Task statement –
Write the data out in full and word for word. Do not include images.

Records for the task –
*** Block opens ***

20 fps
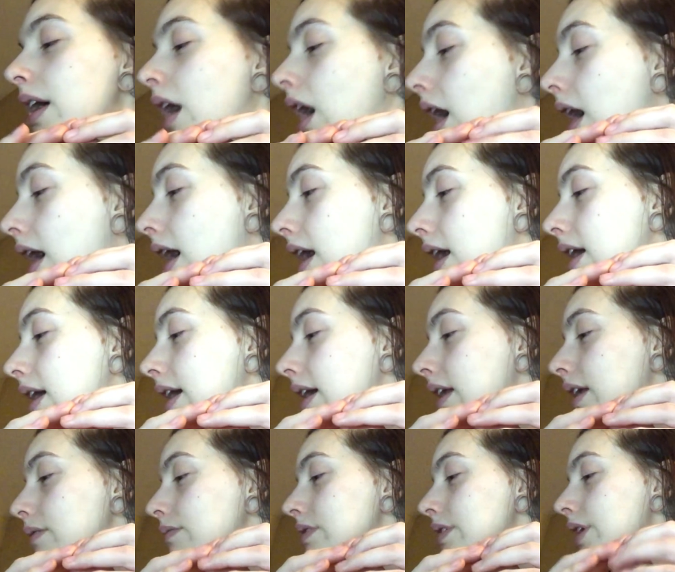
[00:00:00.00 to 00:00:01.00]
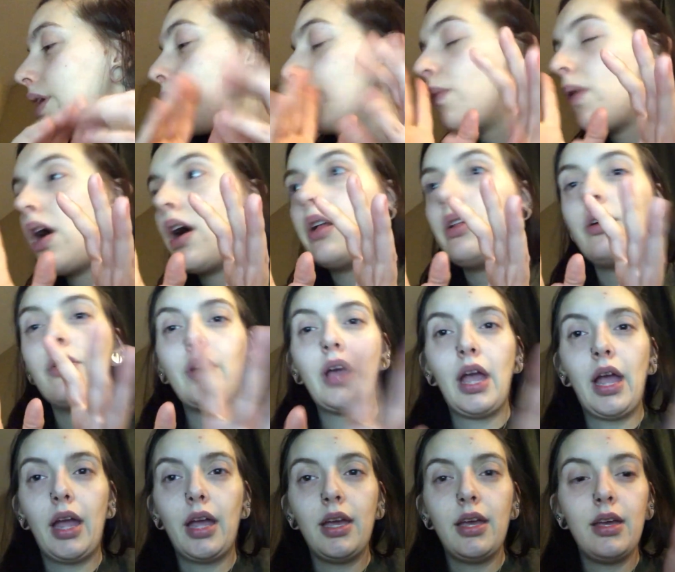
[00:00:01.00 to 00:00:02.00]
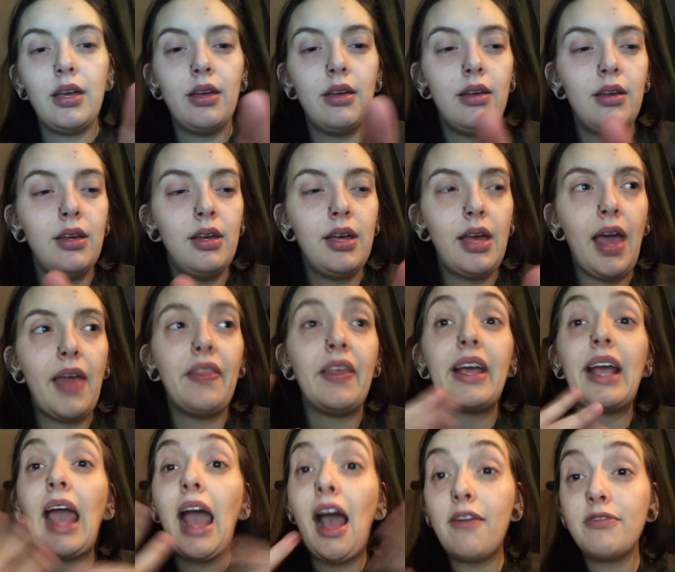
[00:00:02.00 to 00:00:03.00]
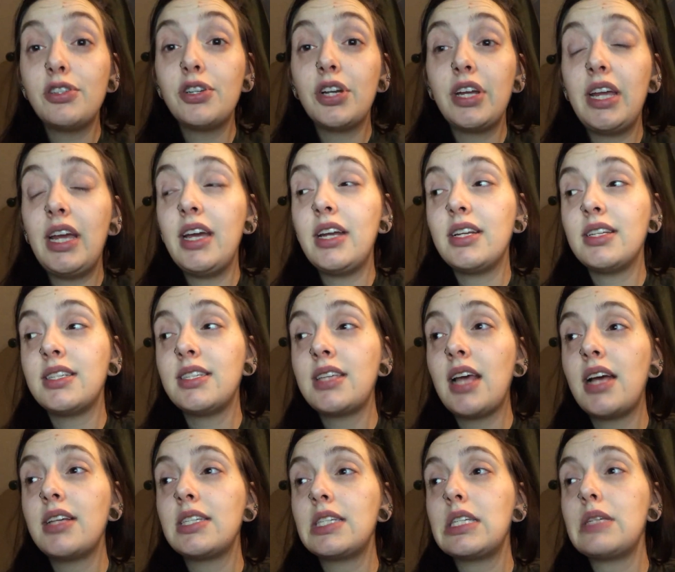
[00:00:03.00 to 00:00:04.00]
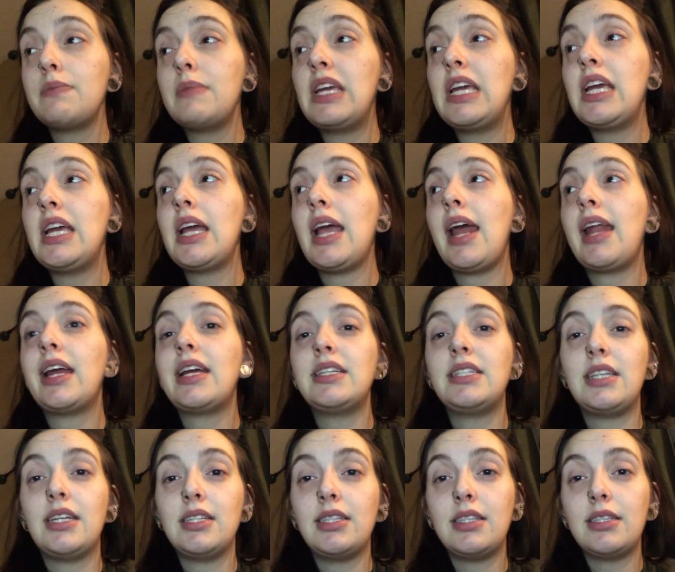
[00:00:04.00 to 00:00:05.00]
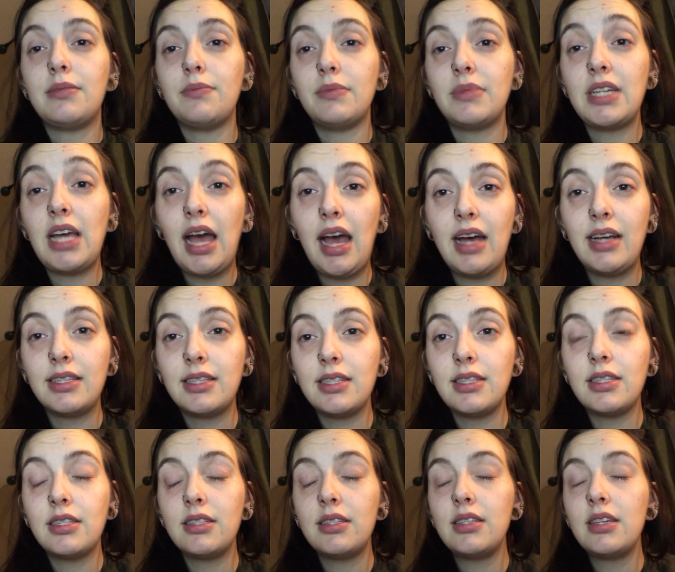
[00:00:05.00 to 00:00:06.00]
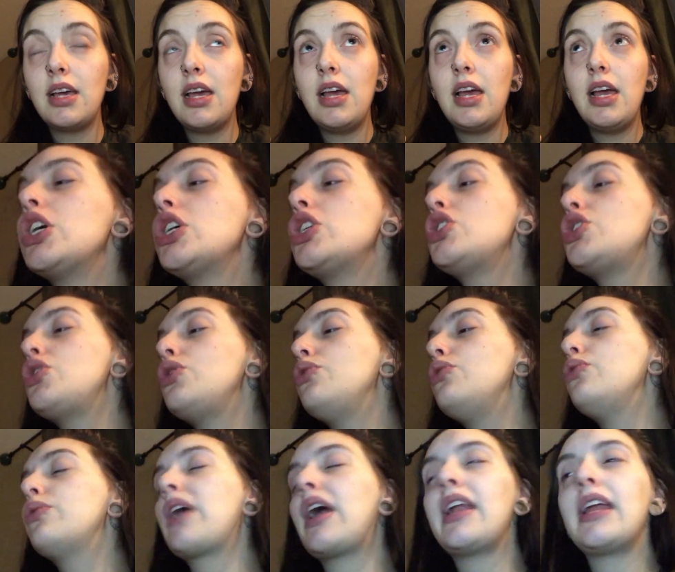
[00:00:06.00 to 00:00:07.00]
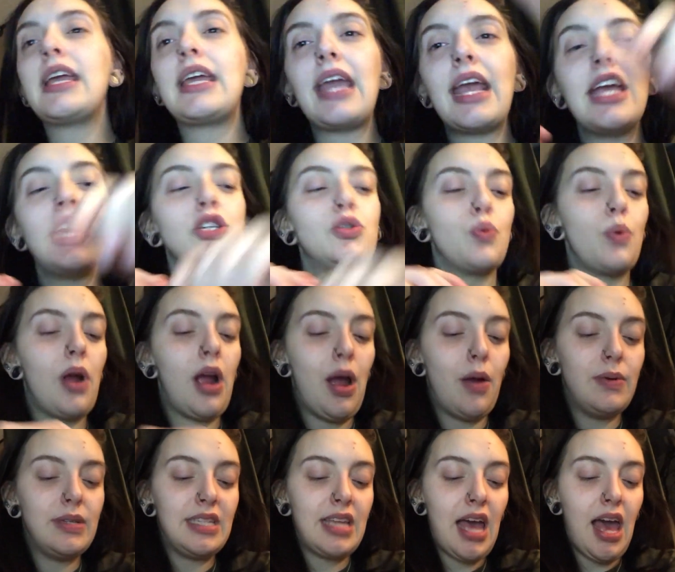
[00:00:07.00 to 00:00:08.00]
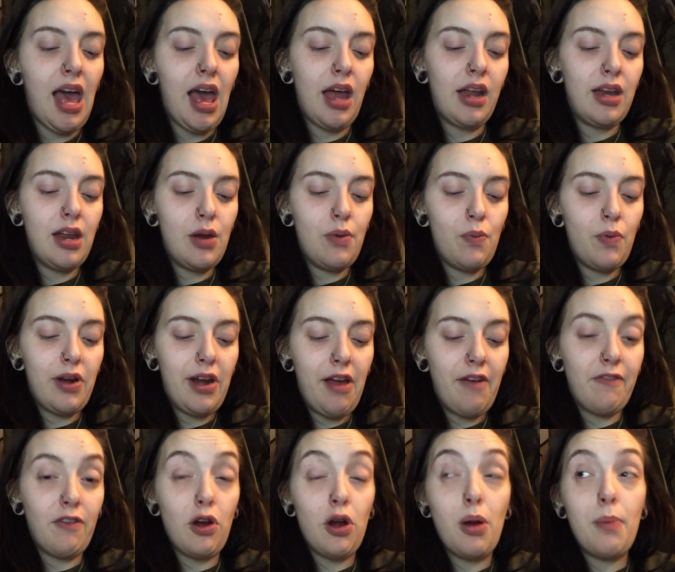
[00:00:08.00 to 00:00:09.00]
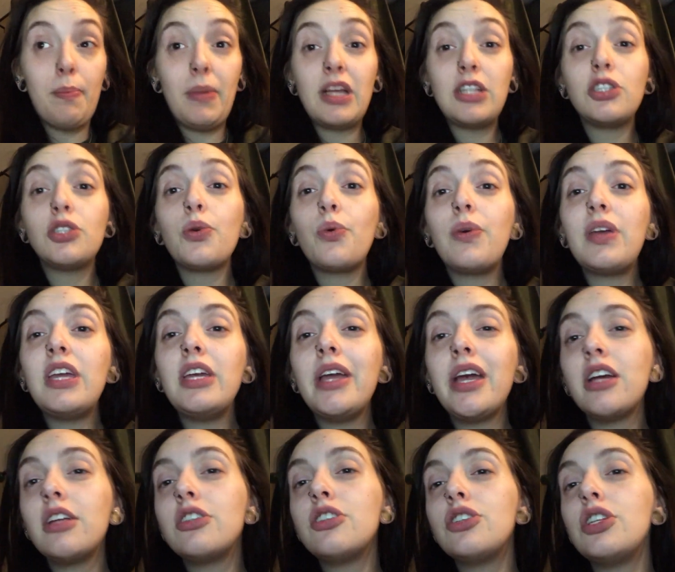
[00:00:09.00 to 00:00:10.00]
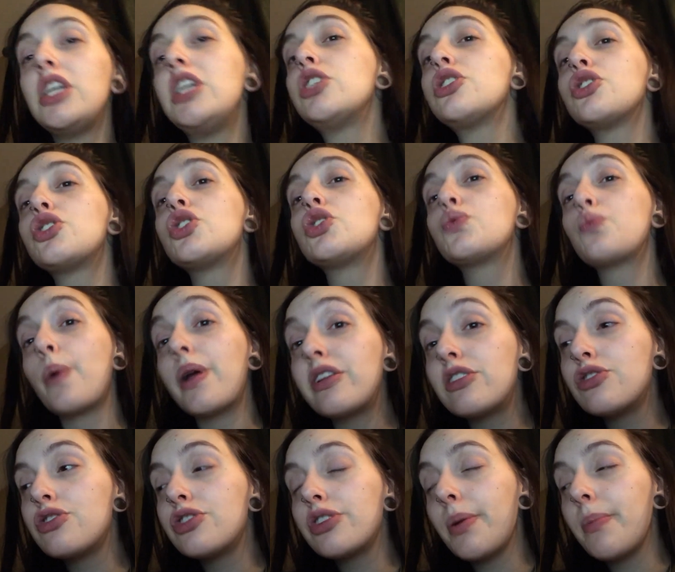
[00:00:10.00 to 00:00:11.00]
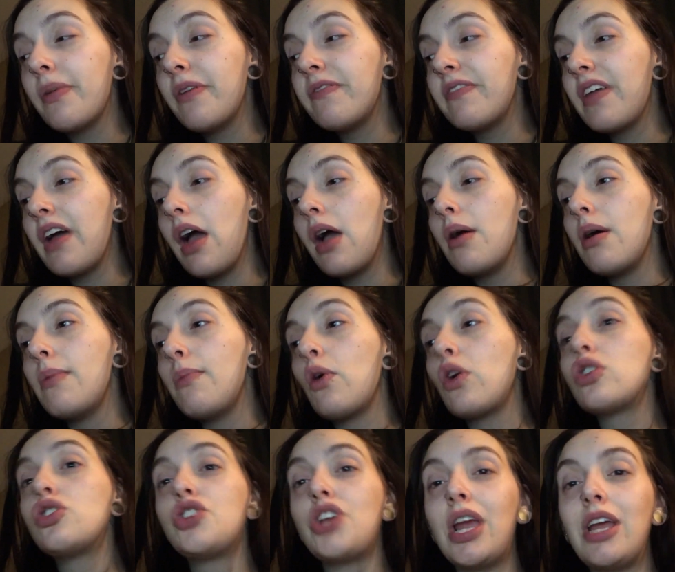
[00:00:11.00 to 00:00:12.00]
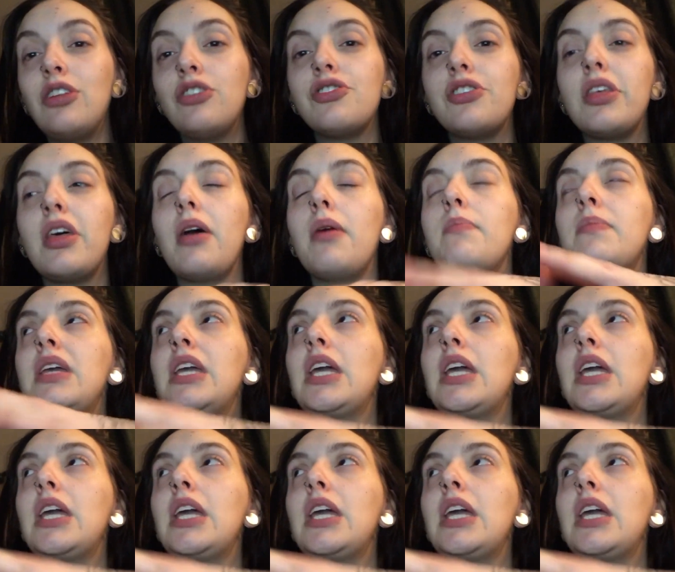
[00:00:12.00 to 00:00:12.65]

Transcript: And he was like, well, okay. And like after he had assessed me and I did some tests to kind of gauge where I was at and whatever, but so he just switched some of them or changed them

*** Block closes ***

Result of this task –
20 fps
[00:00:00.00 to 00:00:01.00]
[00:00:01.00 to 00:00:02.00]
[00:00:02.00 to 00:00:03.00]
[00:00:03.00 to 00:00:04.00]
[00:00:04.00 to 00:00:05.00]
[00:00:05.00 to 00:00:06.00]
[00:00:06.00 to 00:00:07.00]
[00:00:07.00 to 00:00:08.00]
[00:00:08.00 to 00:00:09.00]
[00:00:09.00 to 00:00:10.00]
[00:00:10.00 to 00:00:11.00]
[00:00:11.00 to 00:00:12.00]
[00:00:12.00 to 00:00:12.65]

Transcript: And he was like, well, okay. And like after he had assessed me and I did some tests to kind of gauge where I was at and whatever, but so he just switched some of them or changed them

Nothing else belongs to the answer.